Without the pictures, give every record again exactly.
*** Block opens ***
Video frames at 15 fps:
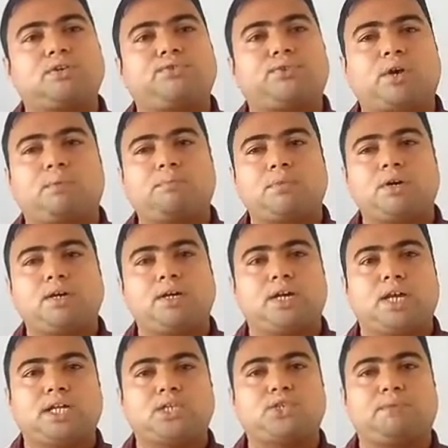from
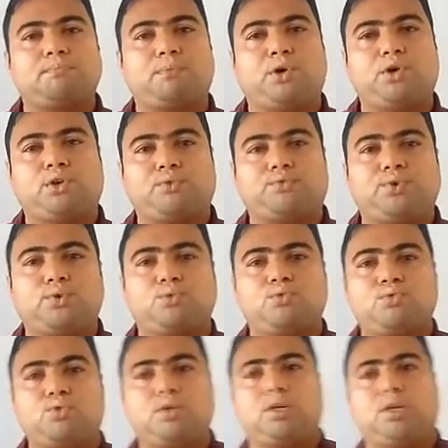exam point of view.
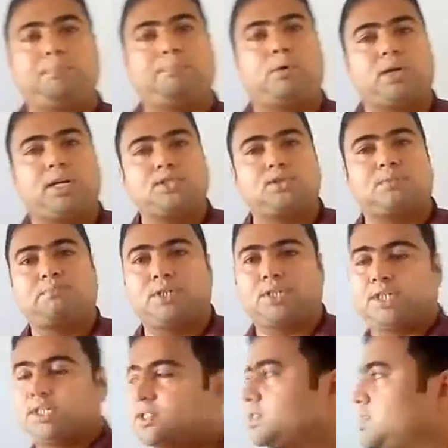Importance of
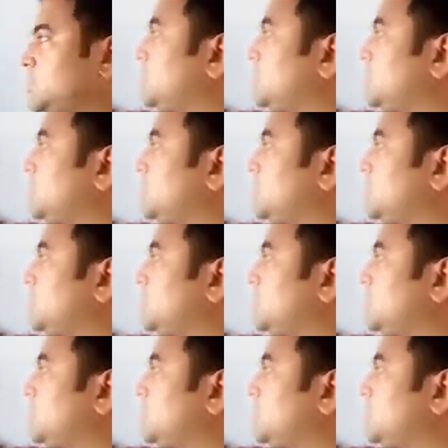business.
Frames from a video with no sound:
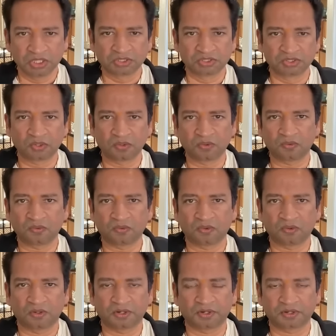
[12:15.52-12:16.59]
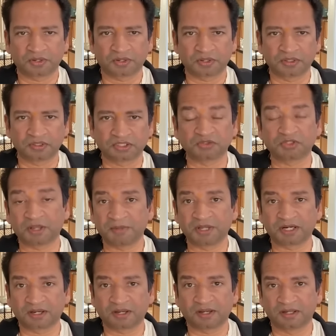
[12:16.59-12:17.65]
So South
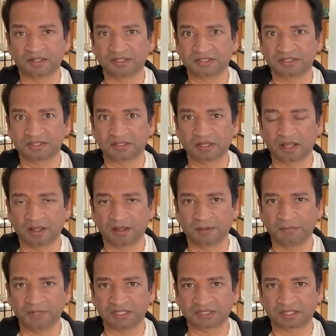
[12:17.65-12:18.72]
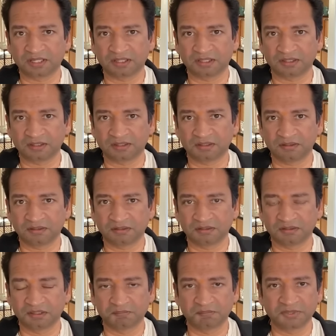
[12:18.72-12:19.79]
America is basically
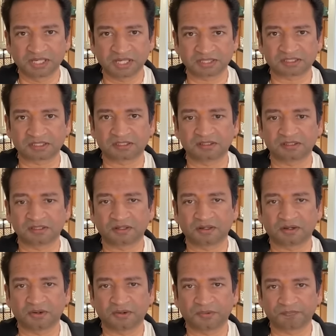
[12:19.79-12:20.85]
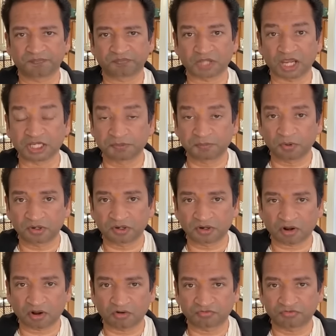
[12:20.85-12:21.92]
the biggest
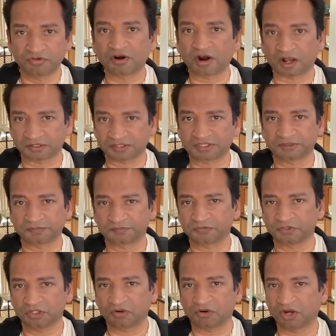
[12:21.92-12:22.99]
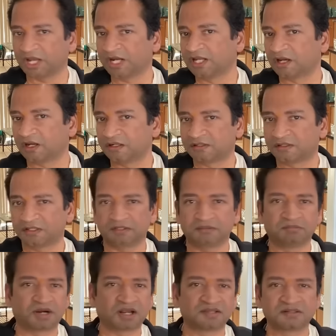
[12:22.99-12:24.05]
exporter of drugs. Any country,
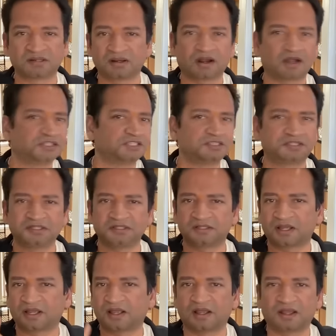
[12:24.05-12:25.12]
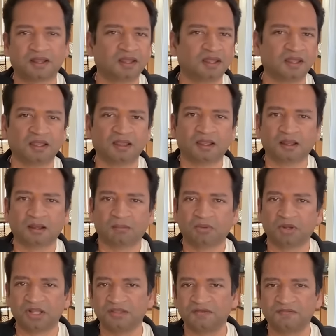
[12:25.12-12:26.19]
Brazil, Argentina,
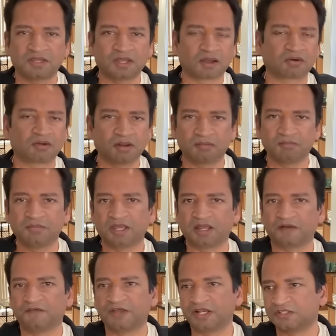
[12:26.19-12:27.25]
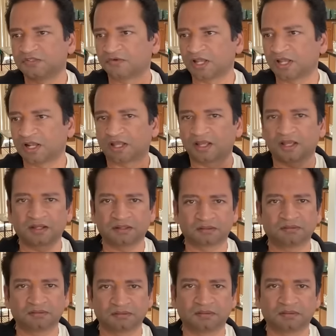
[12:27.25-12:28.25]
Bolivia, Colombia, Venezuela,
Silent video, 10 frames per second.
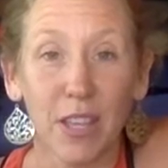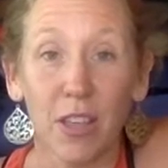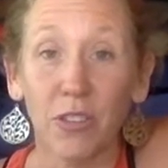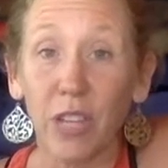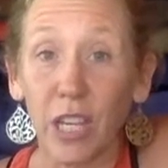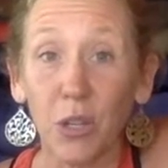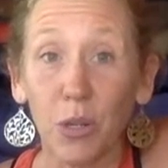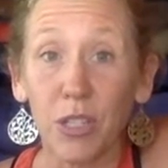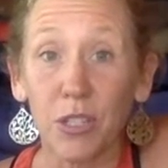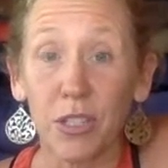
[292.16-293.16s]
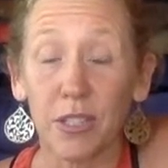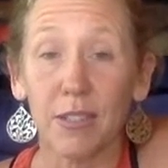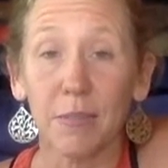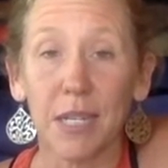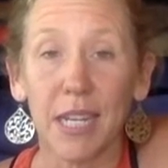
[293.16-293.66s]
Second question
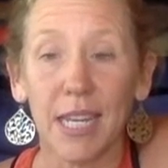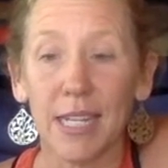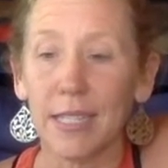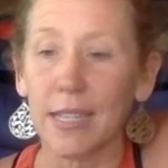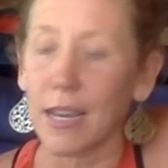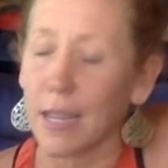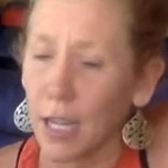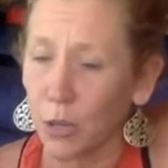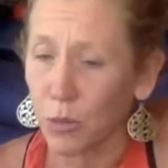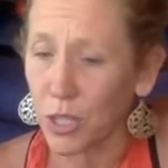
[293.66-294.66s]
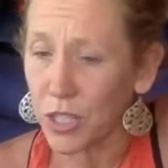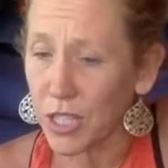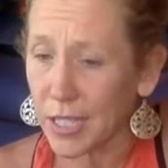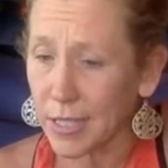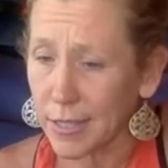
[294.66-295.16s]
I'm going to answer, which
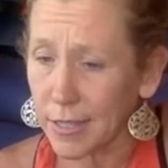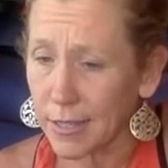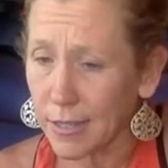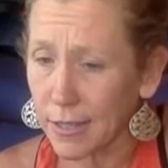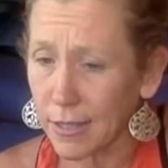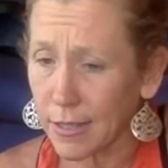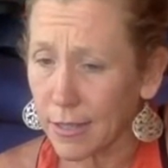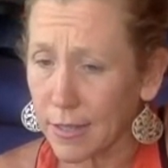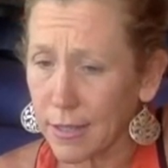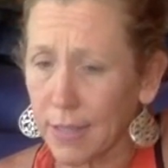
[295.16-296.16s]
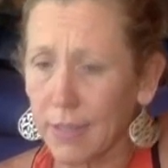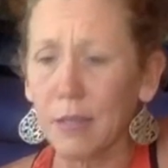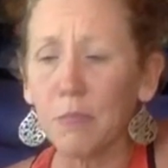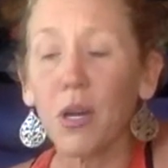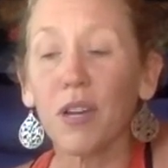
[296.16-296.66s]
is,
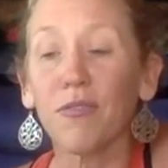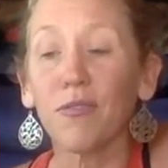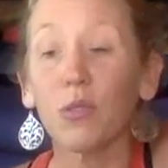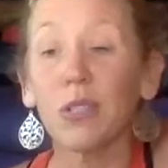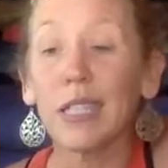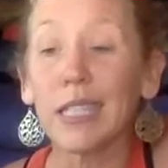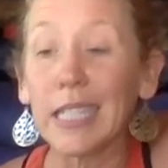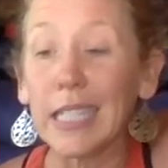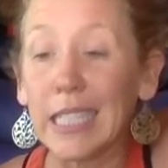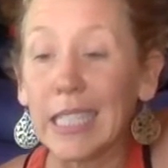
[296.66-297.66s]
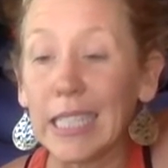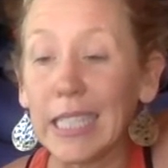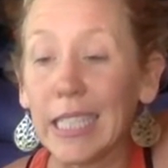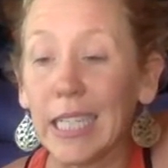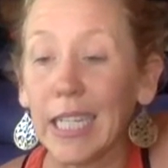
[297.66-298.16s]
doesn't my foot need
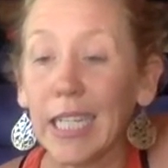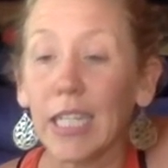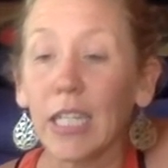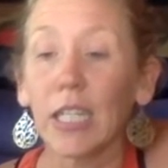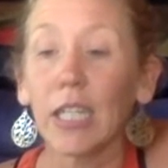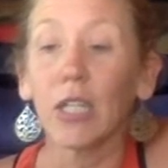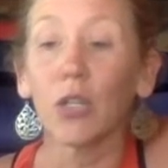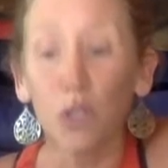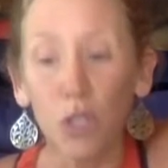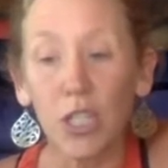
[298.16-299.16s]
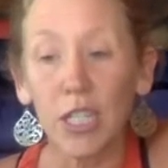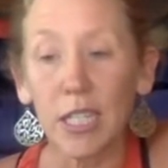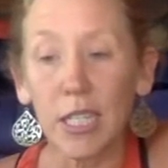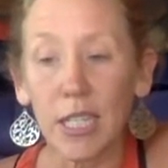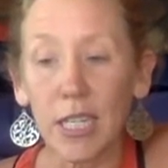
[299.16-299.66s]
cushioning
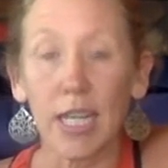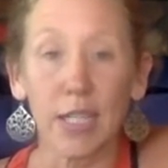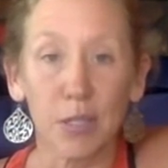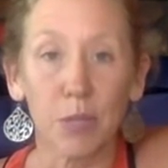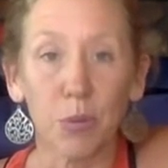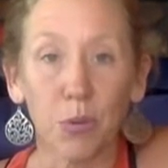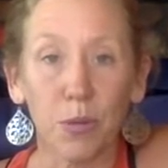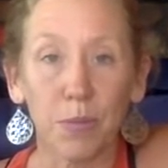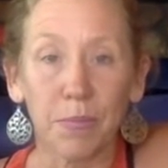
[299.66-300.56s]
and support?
*** Block closes ***
Completed task =
Video frames at 15 fps:
from
exam point of view.
Importance of
business.
Frames from a video with no sound:
[12:15.52-12:16.59]
[12:16.59-12:17.65]
So South
[12:17.65-12:18.72]
[12:18.72-12:19.79]
America is basically
[12:19.79-12:20.85]
[12:20.85-12:21.92]
the biggest
[12:21.92-12:22.99]
[12:22.99-12:24.05]
exporter of drugs. Any country,
[12:24.05-12:25.12]
[12:25.12-12:26.19]
Brazil, Argentina,
[12:26.19-12:27.25]
[12:27.25-12:28.25]
Bolivia, Colombia, Venezuela,
Silent video, 10 frames per second.
[292.16-293.16s]
[293.16-293.66s]
Second question
[293.66-294.66s]
[294.66-295.16s]
I'm going to answer, which
[295.16-296.16s]
[296.16-296.66s]
is,
[296.66-297.66s]
[297.66-298.16s]
doesn't my foot need
[298.16-299.16s]
[299.16-299.66s]
cushioning
[299.66-300.56s]
and support?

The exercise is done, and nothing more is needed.